◆ **EXERCISE MATERIAL**
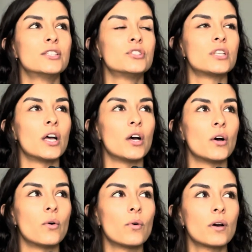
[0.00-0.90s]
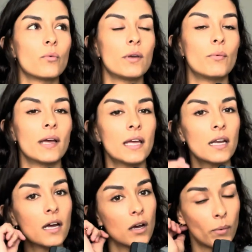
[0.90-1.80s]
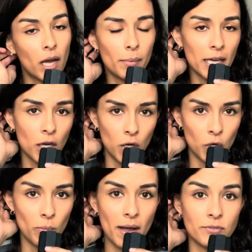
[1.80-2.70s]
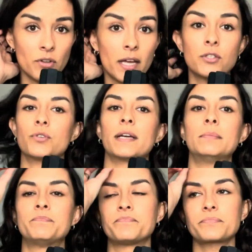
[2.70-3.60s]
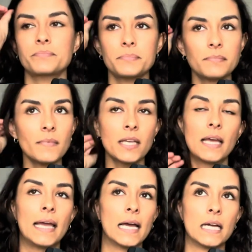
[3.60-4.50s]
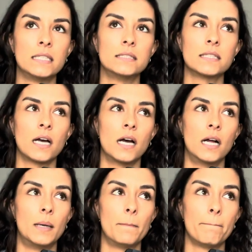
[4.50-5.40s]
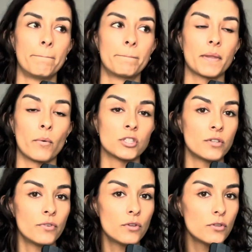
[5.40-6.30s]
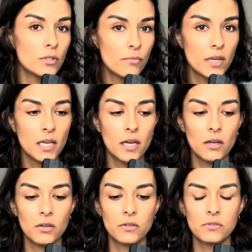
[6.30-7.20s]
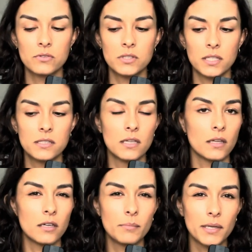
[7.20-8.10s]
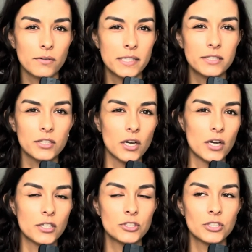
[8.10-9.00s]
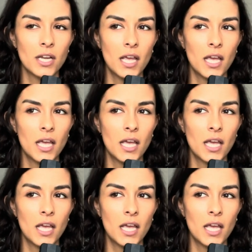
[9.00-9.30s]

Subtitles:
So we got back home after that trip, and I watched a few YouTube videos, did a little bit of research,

* * *

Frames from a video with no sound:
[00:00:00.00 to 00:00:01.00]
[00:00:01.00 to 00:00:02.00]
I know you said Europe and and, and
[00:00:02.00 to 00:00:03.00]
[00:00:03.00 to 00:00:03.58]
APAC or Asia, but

* * *

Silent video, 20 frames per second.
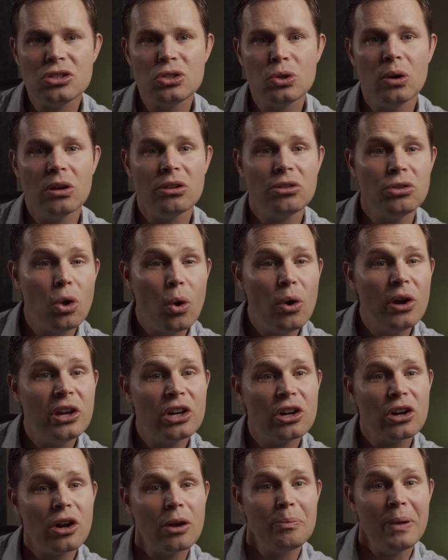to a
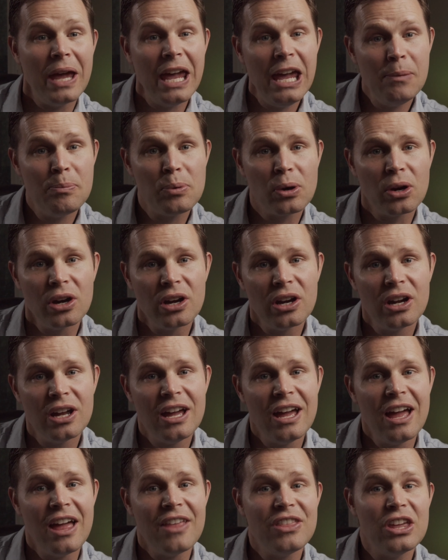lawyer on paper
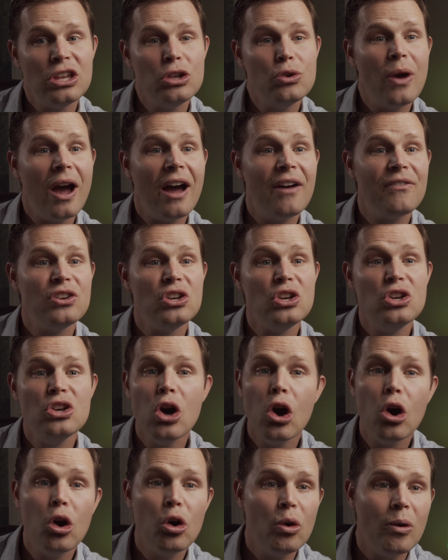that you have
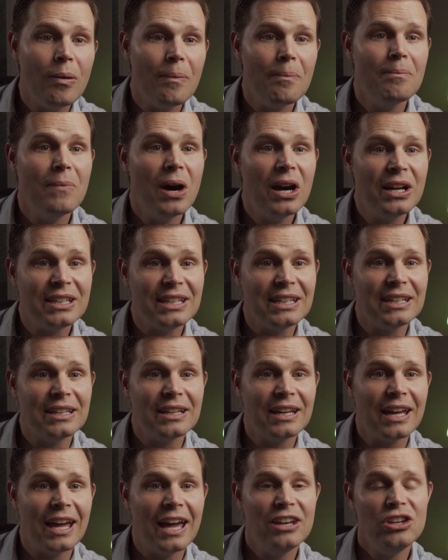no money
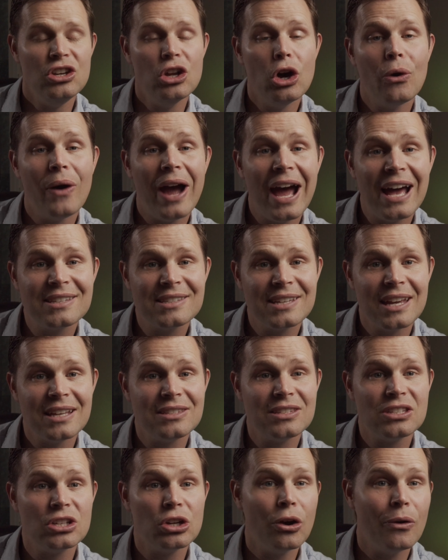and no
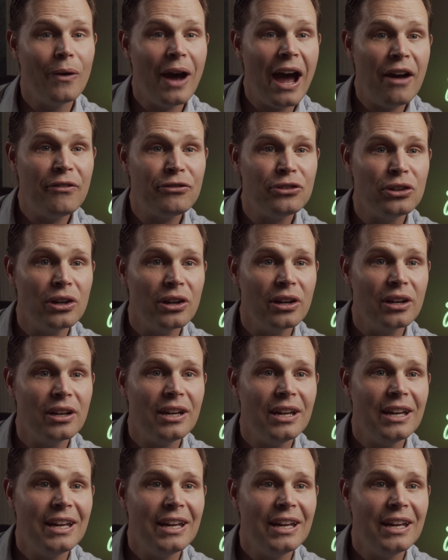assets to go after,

◆ **AIM OF THE EXERCISE**
In the listing above, find the line with "[0.00-0.90s]" and the line with "[9.00-9.30s]". Copy exactly those lines and all between them, minus the images.

◆ **YOUR SOLUTION**
[0.00-0.90s]
[0.90-1.80s]
[1.80-2.70s]
[2.70-3.60s]
[3.60-4.50s]
[4.50-5.40s]
[5.40-6.30s]
[6.30-7.20s]
[7.20-8.10s]
[8.10-9.00s]
[9.00-9.30s]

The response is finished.